The new £1 pound coin is seen alongside U.S. dollar bills and euro notes on April 4, 2017, in Bath, England.
Matt Cardy | Getty Images
The U.S. dollar hit a fresh high since March 2017 against the yen and traded close to a 16-month peak versus a basket of major peers on Wednesday, as a run of strong economic data boosted bets for earlier Federal Reserve interest-rate hikes.
Australia’s dollar weakened after wage data failed to strengthen the case for tighter monetary policy.
The greenback rose as high as 114.975 yen before last changing hands at 114.755.
The dollar index — which measures the currency against six rivals including the yen — traded at 95.871, not far from the overnight high of 95.978, a level not seen since July of last year.
U.S. retail sales rose more than expected in October, a report showed Tuesday, building on momentum from last week when data showed consumer prices surging at the highest rate since 1990.
St. Louis Fed president James Bullard said on Tuesday that the central bank should “tack in a more hawkish direction” over its next couple of meetings to prepare in case inflation does not begin to ease.
Money markets are currently pricing in a high probability of a Fed rate increase in June, followed by another in November.
“The U.S. economy looks to have shaken off the delta soft patch and is regaining forward momentum, albeit with heavy ongoing supply chain issues and reopening bottleneck,” Westpac strategists wrote in a client note, recommending buying the dollar index on any dips into the low 95 level.
“Hawkish comments from Bullard – voter next year — will leave markets comfortable pricing in Fed hikes (in) 2022, a stark contrast with Europe where renewed virus suppression measures are being implemented.”
The euro languished near a 16-month low to the dollar as Europe suffered from worries about growth amid a renewed surge in Covid-19 cases.
Germany’s parliament is due to vote on Thursday on stricter measures to deal with the outbreak, while Austria imposed a lockdown on unvaccinated people at the start of the week. France, the Netherlands and many countries in Eastern Europe are also struggling to contain infections.
European Central Bank President Christine Lagarde speaks later on Wednesday, after saying on Monday that tightening monetary policy now to rein in inflation could choke off the euro zone’s recovery.
ECB board member Isabel Schnabel also speaks at a separate event.
One euro last bought $1.13245, mostly flat from Tuesday, when it dipped as low as $1.1309 for the first time since July 2020.

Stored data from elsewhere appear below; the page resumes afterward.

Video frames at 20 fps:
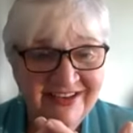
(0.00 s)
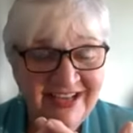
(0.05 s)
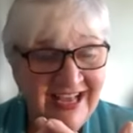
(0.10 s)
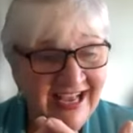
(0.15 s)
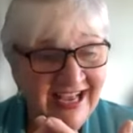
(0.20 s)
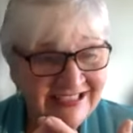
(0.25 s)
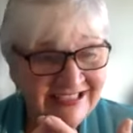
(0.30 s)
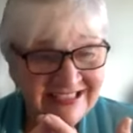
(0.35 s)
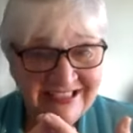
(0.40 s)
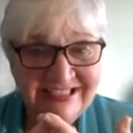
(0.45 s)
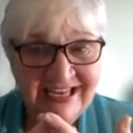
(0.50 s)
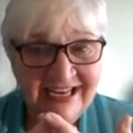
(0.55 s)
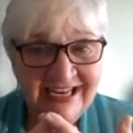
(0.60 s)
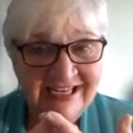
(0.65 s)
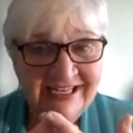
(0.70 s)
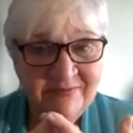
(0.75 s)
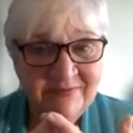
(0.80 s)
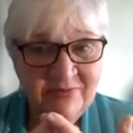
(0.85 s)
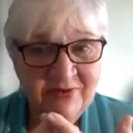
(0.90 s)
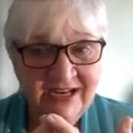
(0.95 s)
as a
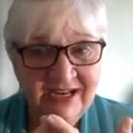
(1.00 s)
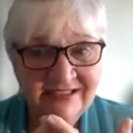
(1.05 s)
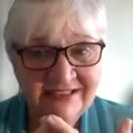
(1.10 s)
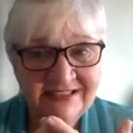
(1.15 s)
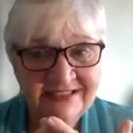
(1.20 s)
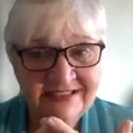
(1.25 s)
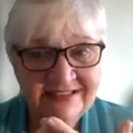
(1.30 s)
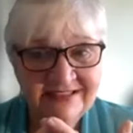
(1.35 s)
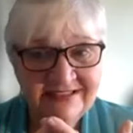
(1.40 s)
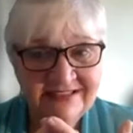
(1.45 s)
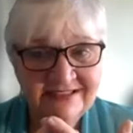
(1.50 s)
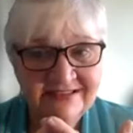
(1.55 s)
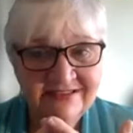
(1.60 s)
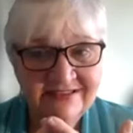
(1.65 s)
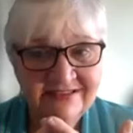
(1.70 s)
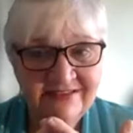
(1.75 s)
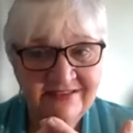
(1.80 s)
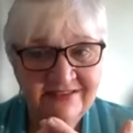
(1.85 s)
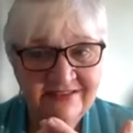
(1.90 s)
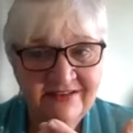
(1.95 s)
daily practice.
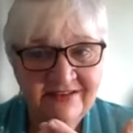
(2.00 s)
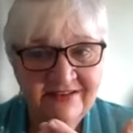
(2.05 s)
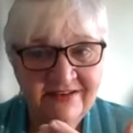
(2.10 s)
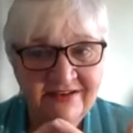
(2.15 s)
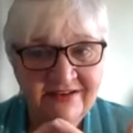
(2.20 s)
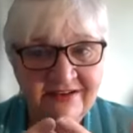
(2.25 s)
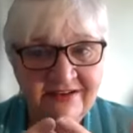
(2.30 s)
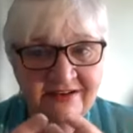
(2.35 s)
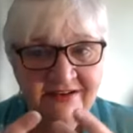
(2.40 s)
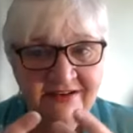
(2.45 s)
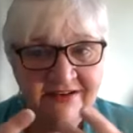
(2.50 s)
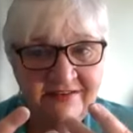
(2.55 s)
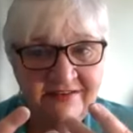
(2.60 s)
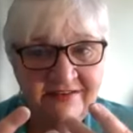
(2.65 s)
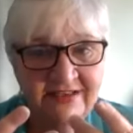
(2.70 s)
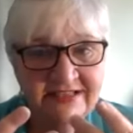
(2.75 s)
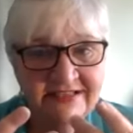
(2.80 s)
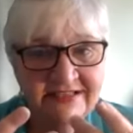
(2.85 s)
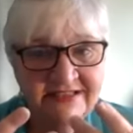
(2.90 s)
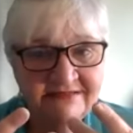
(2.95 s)

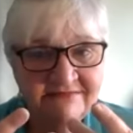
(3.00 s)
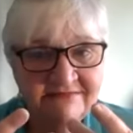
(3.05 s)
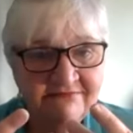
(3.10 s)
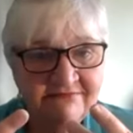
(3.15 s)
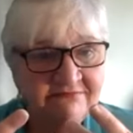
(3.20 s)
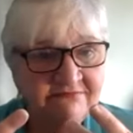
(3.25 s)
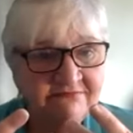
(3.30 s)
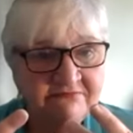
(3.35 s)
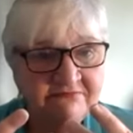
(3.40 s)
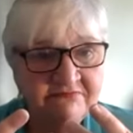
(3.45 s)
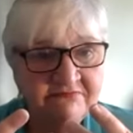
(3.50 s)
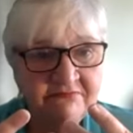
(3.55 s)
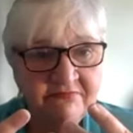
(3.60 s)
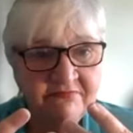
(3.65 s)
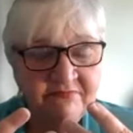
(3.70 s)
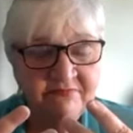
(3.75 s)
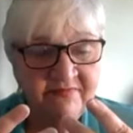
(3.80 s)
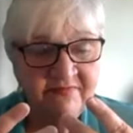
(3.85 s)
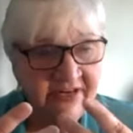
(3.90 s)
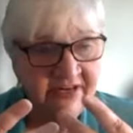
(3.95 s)
This
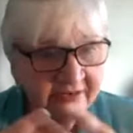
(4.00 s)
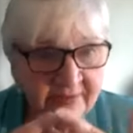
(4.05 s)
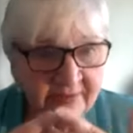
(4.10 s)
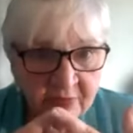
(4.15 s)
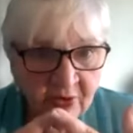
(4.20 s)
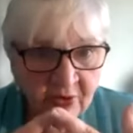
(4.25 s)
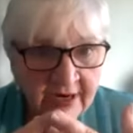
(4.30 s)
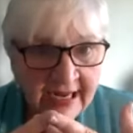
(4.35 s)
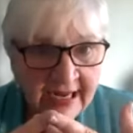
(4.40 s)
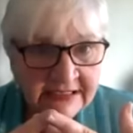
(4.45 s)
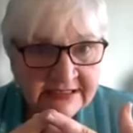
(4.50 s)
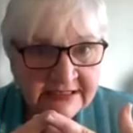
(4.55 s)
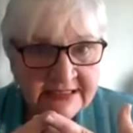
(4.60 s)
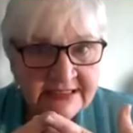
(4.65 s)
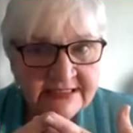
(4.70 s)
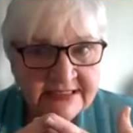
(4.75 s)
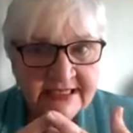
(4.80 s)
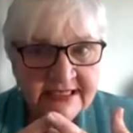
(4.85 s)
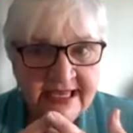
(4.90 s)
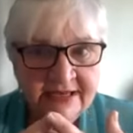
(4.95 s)
very
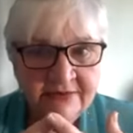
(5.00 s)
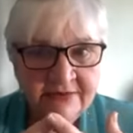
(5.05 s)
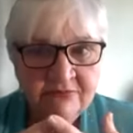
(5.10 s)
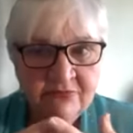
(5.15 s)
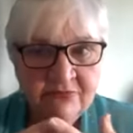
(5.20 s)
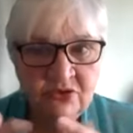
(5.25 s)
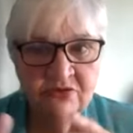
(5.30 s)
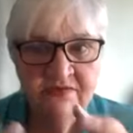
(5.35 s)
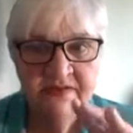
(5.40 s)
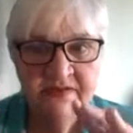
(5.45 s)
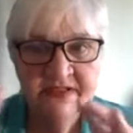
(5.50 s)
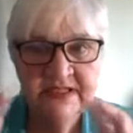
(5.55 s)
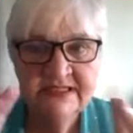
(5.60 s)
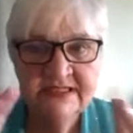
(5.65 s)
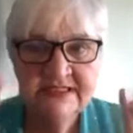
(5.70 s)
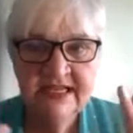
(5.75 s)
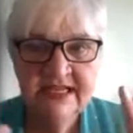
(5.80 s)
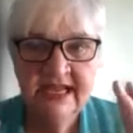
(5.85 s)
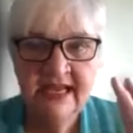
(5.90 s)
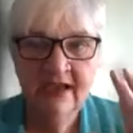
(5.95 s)
practice can move
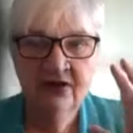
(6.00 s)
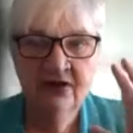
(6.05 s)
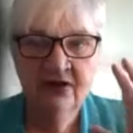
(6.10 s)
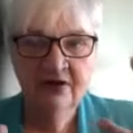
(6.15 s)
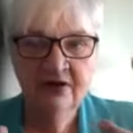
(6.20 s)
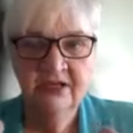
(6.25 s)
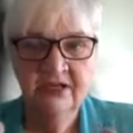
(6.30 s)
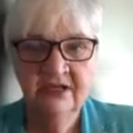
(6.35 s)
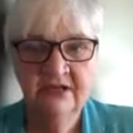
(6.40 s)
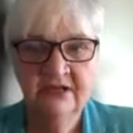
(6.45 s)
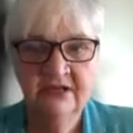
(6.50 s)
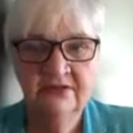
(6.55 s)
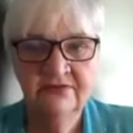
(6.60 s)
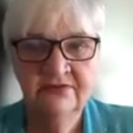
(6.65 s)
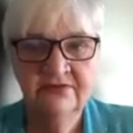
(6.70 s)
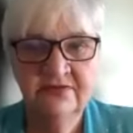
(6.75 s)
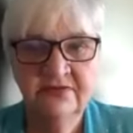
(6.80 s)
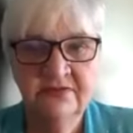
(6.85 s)
us out of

In contrast, sterling was firm after the release on Tuesday of data that showed British employers hired more people in October after the government’s job-protecting furlough scheme ended.
Traders will be parsing consumer price data later Wednesday for further support for Bank of England tightening.
Sterling was little changed at $1.34335 after rising as high as $1.3472 overnight.
It strengthened slightly to 0.8429 per euro, edging back toward its strongest level this month at 0.84265, reached on Tuesday.
The Aussie sank 0.24% to $0.7287 after wage growth data came in as economists expected on Wednesday, doing nothing to sway a dovish Reserve Bank of Australia.
On Tuesday, RBA governor Philip Lowe again pushed back against market pricing for a rate hike next year, saying recent data and forecasts did not warrant such a move.
In cryptocurrencies, bitcoin traded just north of $60,000, after dipping below that level on Tuesday for the first time this month. It reached a record $69,000 on Wednesday of last week.